Locate "[00:00:50.38]" in the listing. Transcribe the line that contains it and every line that follows, through the last, omitting all pictures.

BEGIN

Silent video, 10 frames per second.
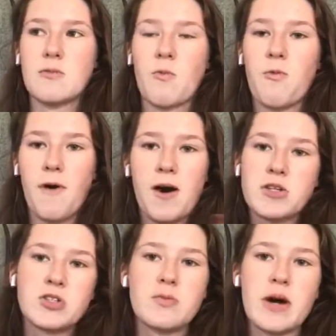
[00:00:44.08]

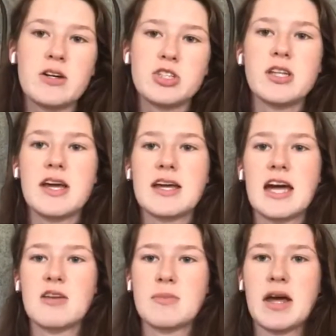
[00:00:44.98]
version of biology that it
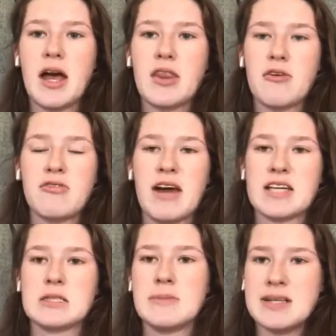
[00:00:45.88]
gave me the
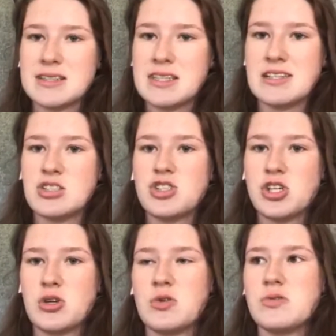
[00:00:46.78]
flexibility to
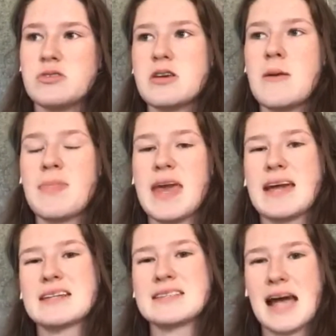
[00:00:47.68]
choose
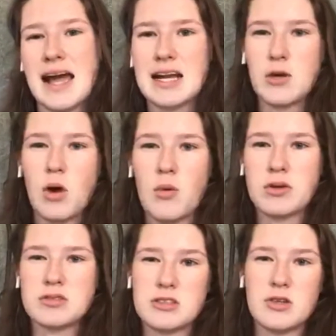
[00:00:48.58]
exactly what I want
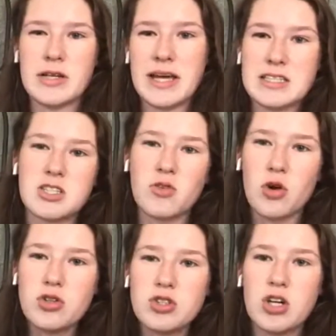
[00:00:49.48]
to do later
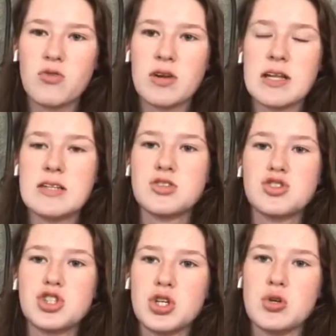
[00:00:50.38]
on, so I don't really need
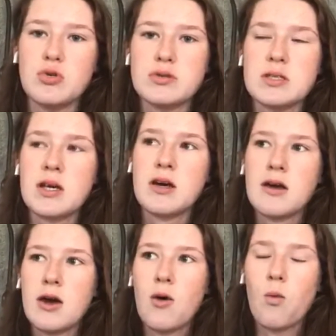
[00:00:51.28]
to choose
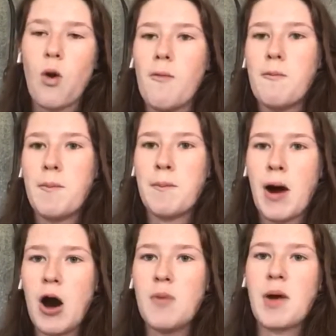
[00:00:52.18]
what
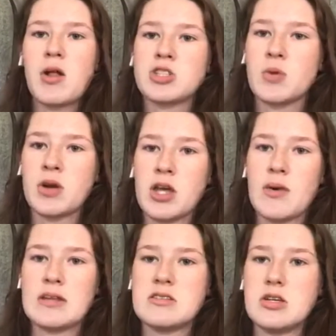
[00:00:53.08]
part of biology I want to go
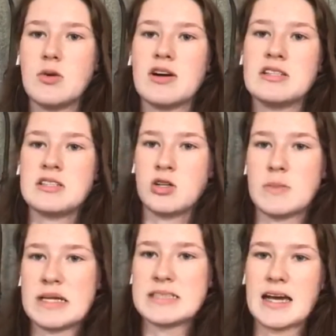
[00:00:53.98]
into until
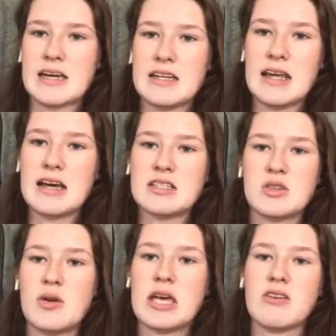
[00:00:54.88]
my second year, so
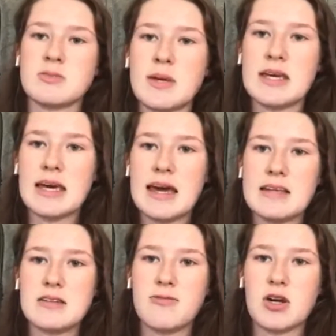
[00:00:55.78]
it gives me a year
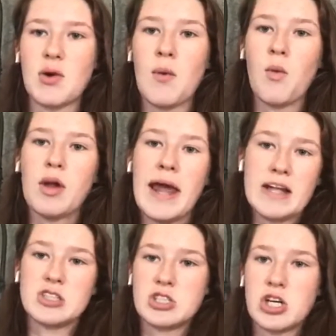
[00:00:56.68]
to figure out what
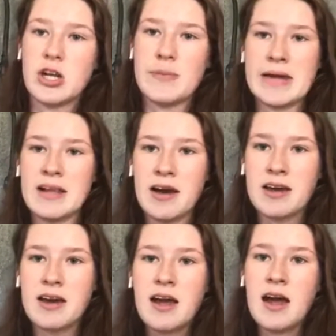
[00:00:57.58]
lectures are going to be like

END

- Output
[00:00:50.38]
on, so I don't really need
[00:00:51.28]
to choose
[00:00:52.18]
what
[00:00:53.08]
part of biology I want to go
[00:00:53.98]
into until
[00:00:54.88]
my second year, so
[00:00:55.78]
it gives me a year
[00:00:56.68]
to figure out what
[00:00:57.58]
lectures are going to be like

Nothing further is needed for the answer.